Personal information
- Full name: Simen Ulstad Lyse
- Born: 1 February 2000 (age 26) Trondheim, Norway
- Nationality: Norwegian
- Height: 1.99 m (6 ft 6 in)
- Playing position: Left back

Club information
- Current club: Paris Saint-Germain
- Number: 25

Youth career
- Team
- –: Klæbu IL

Senior clubs
- Years: Team
- 0000–2020: Charlottenlund SK
- 2020–12/2025: Kolstad Håndball
- 01/2026–: Paris Saint-Germain

National team
- Years: Team / Apps / (Gls)
- 2023–: Norway / 47 / (139)

= Simen Lyse =

Norwegian handball player (born 2000)

Simen Ulstad Lyse (born 1 February 2000) is a Norwegian handball player for Paris Saint-Germain and the Norwegian national team.

Lyse made his debut on the national team in November 2023 against Netherlands.

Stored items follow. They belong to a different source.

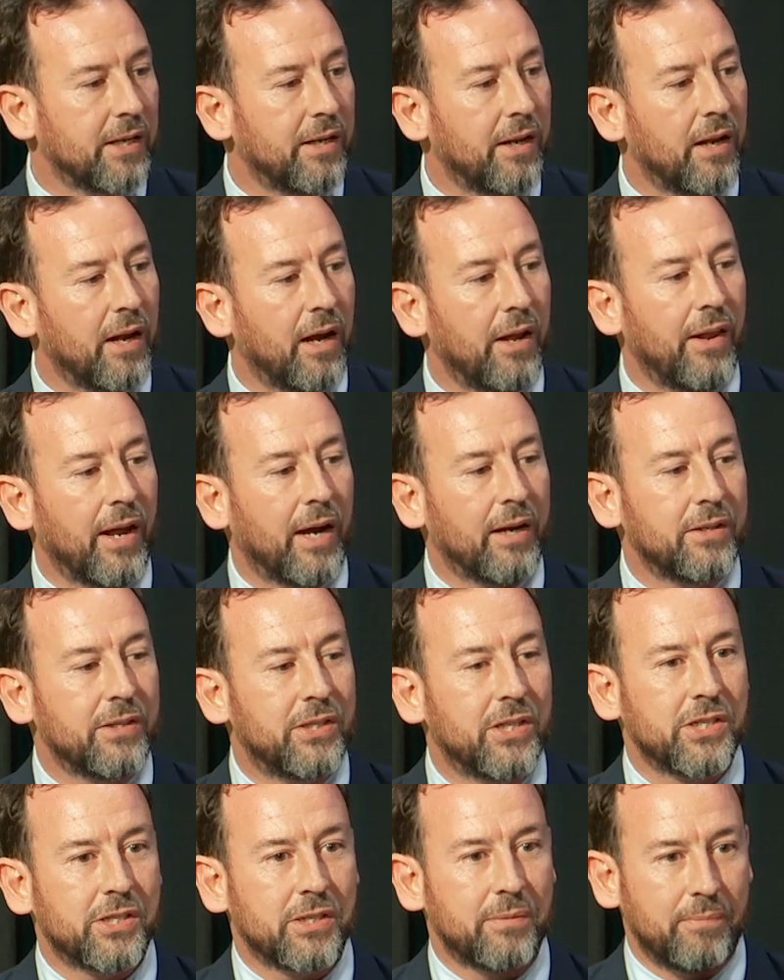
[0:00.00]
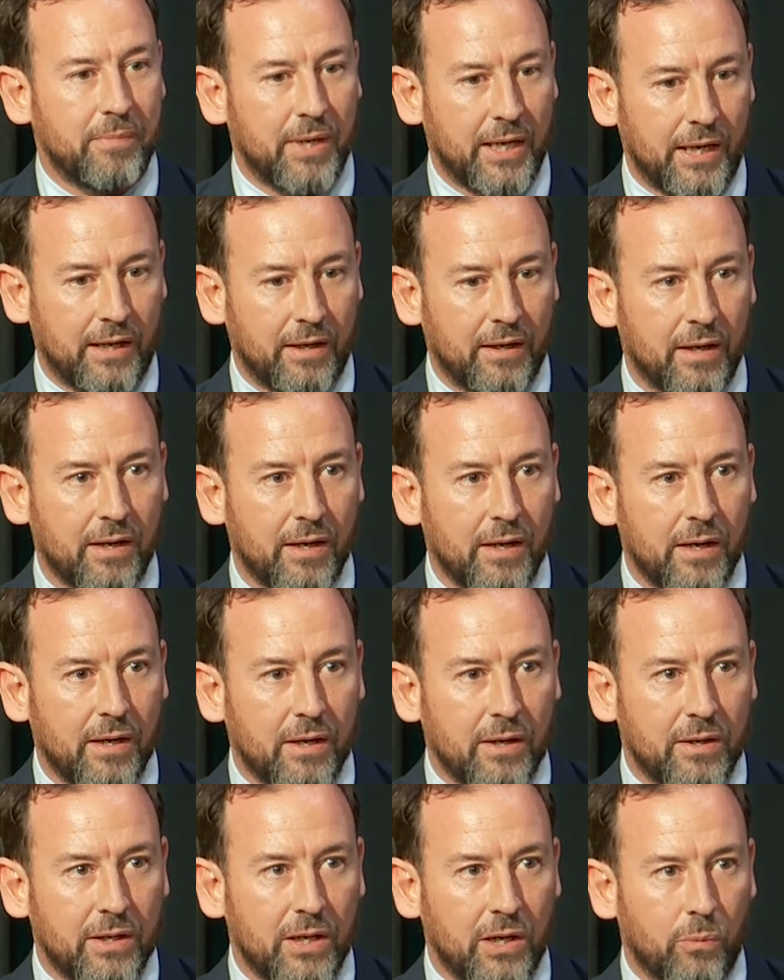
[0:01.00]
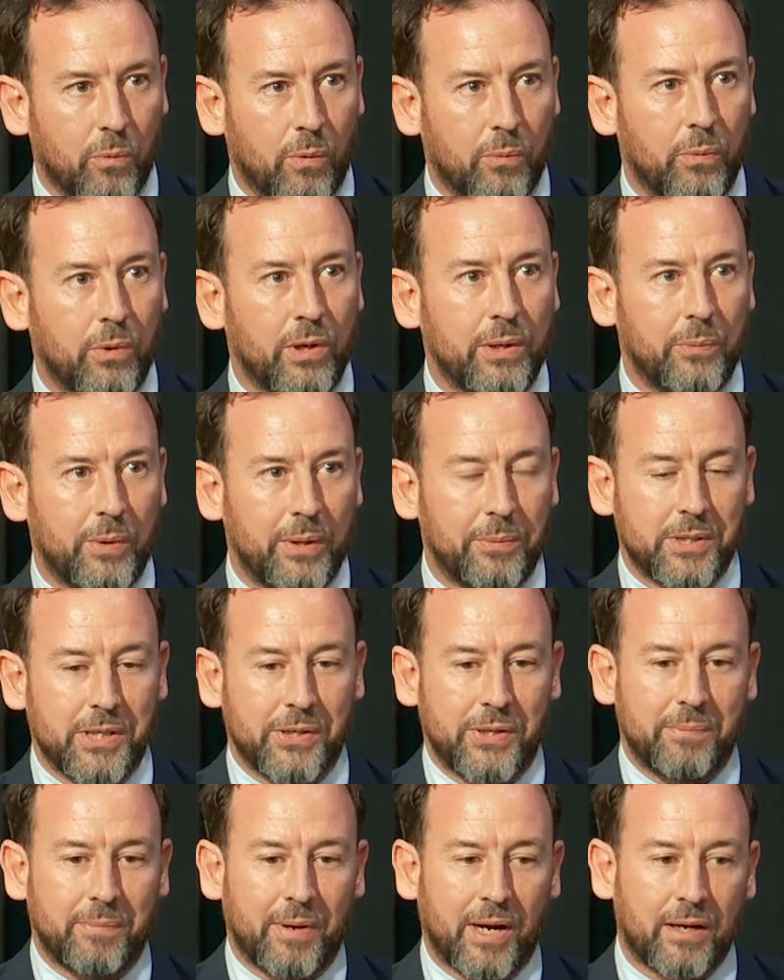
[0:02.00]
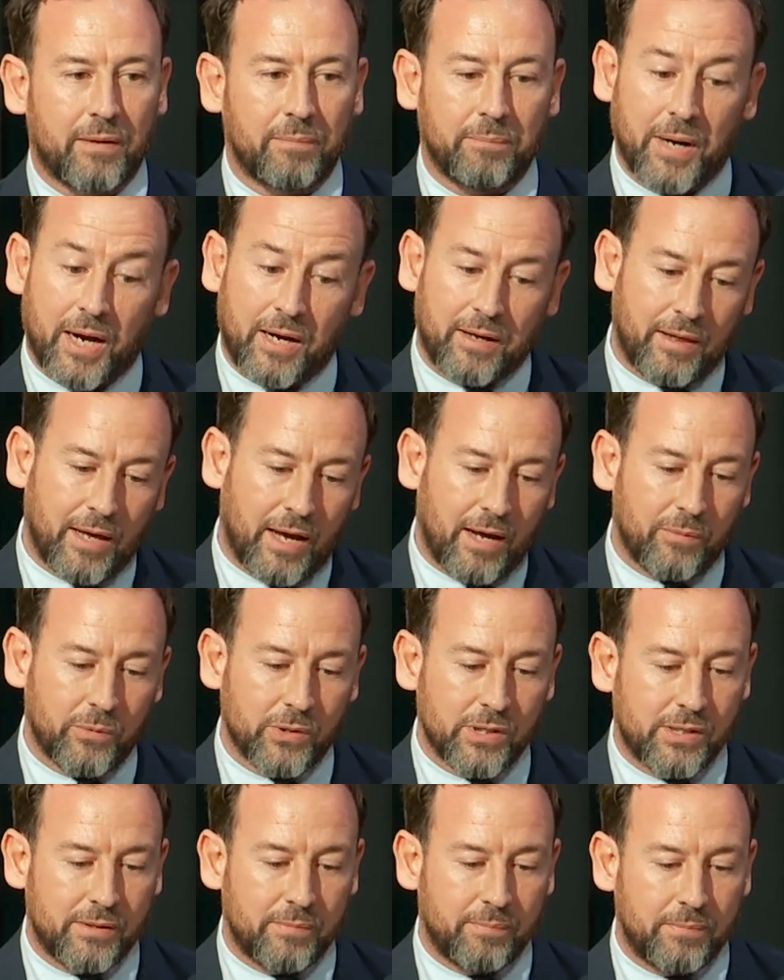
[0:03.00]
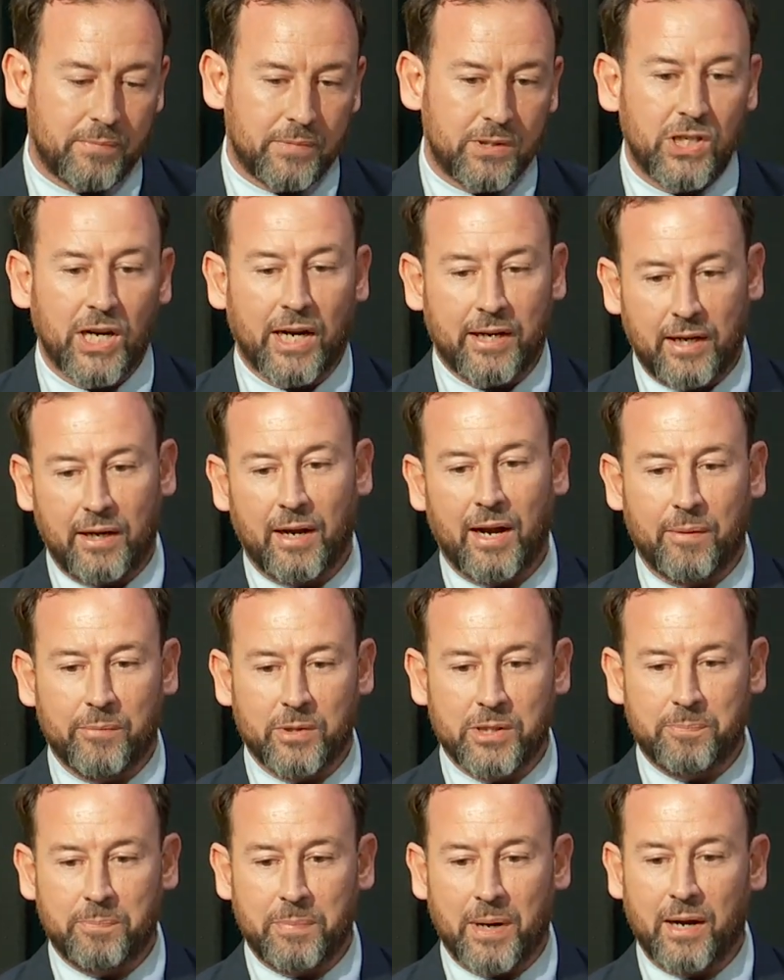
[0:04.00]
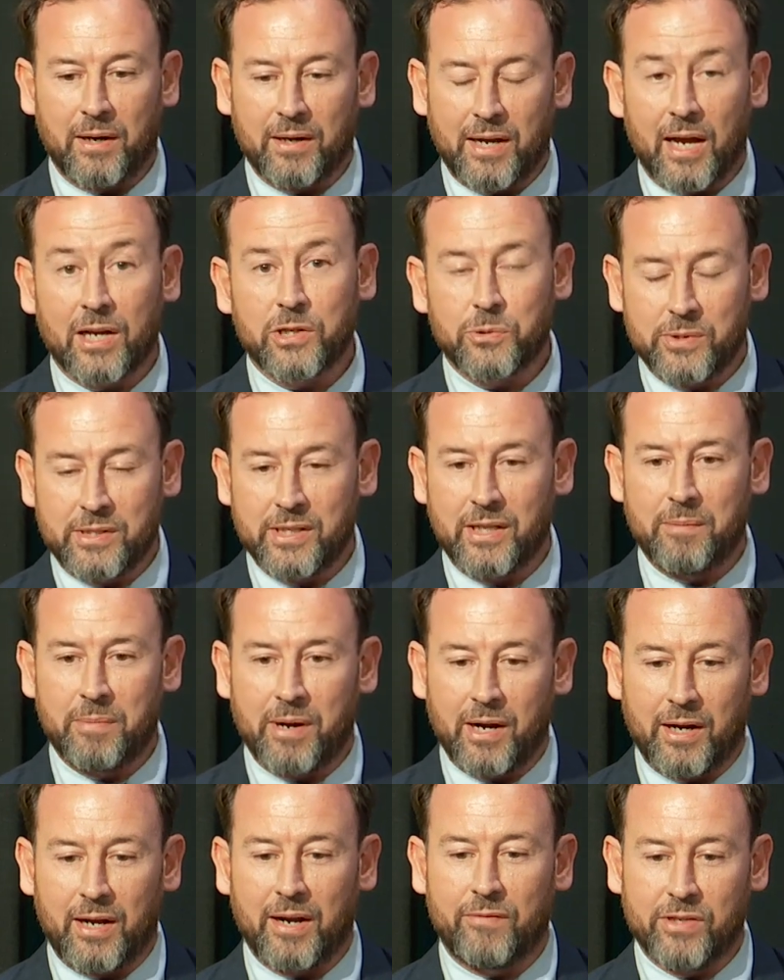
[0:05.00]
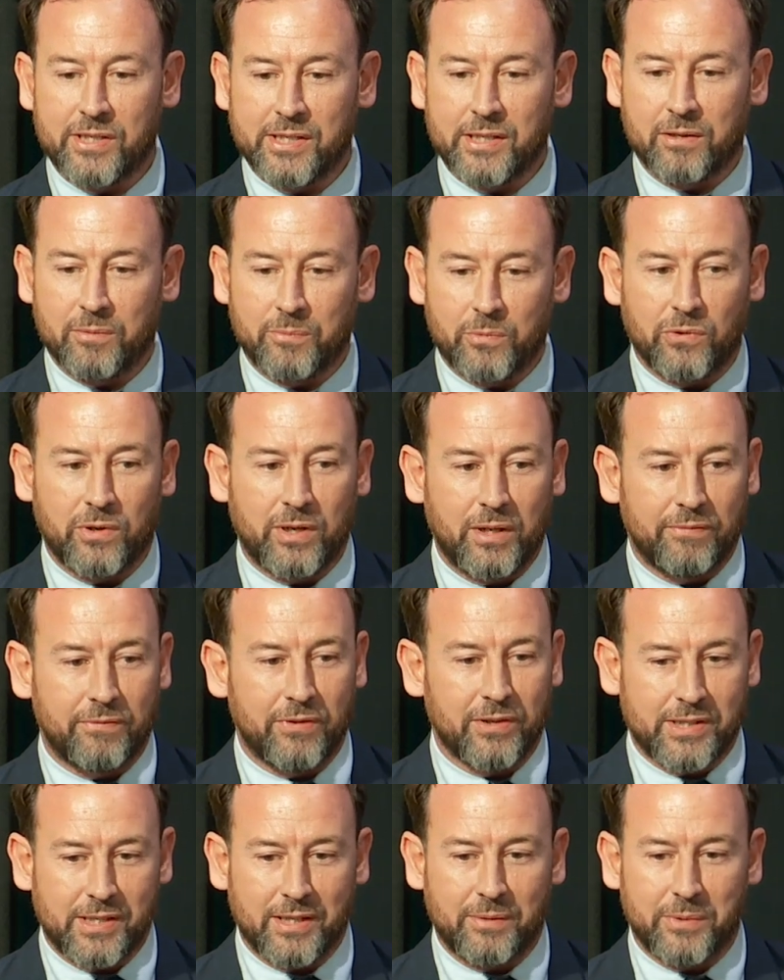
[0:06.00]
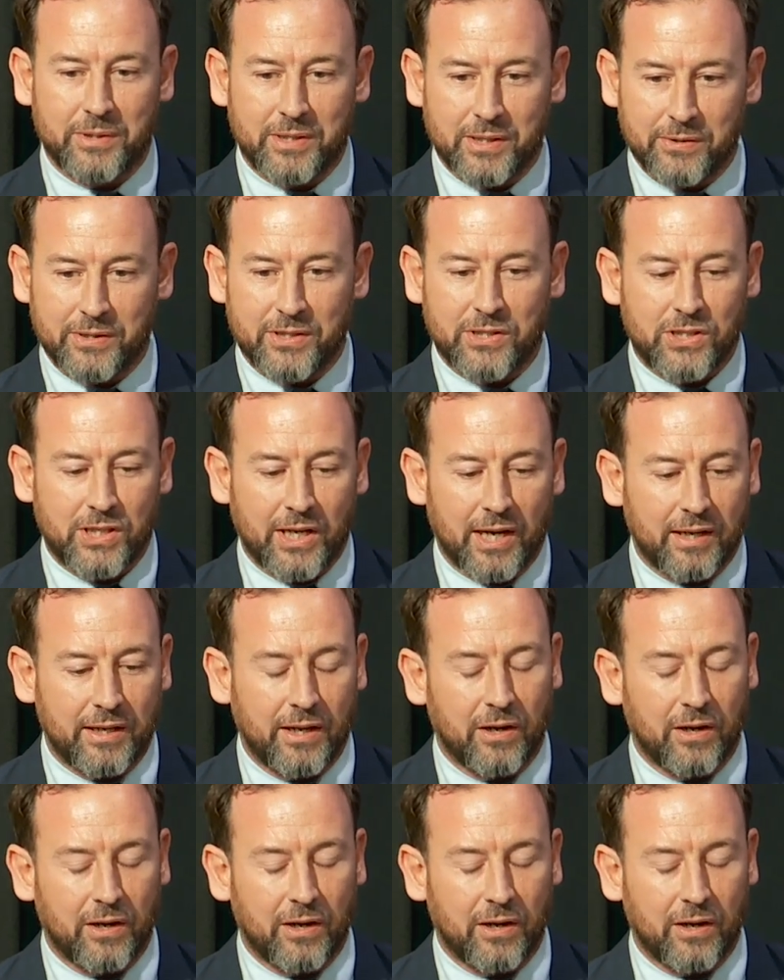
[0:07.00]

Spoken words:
And that doesn't mean, you know, what we were doing back then was checking how much bank cash was in the bank every single morning. The first thing we do is check.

On 11 December 2023, he was selected to represent Norway at the 2024 European Men's Handball Championship.

== Club career ==
Simen Lyse started his career in Klæbu IL until he joined Charlottenlund SK in 2018.

In 2020, he signed for Kolstad Håndball.

In 2022/2023, Lyse won the domestic treble with Kolstad Håndball, winning the league, the cup and the league play-offs.

In the 2023/2024 season, Lyse again won the domestic triple with Kolstad Handball, winning the league, the cup and the league play-offs. In February 2025 he extended his contract with Kolstad until 2027.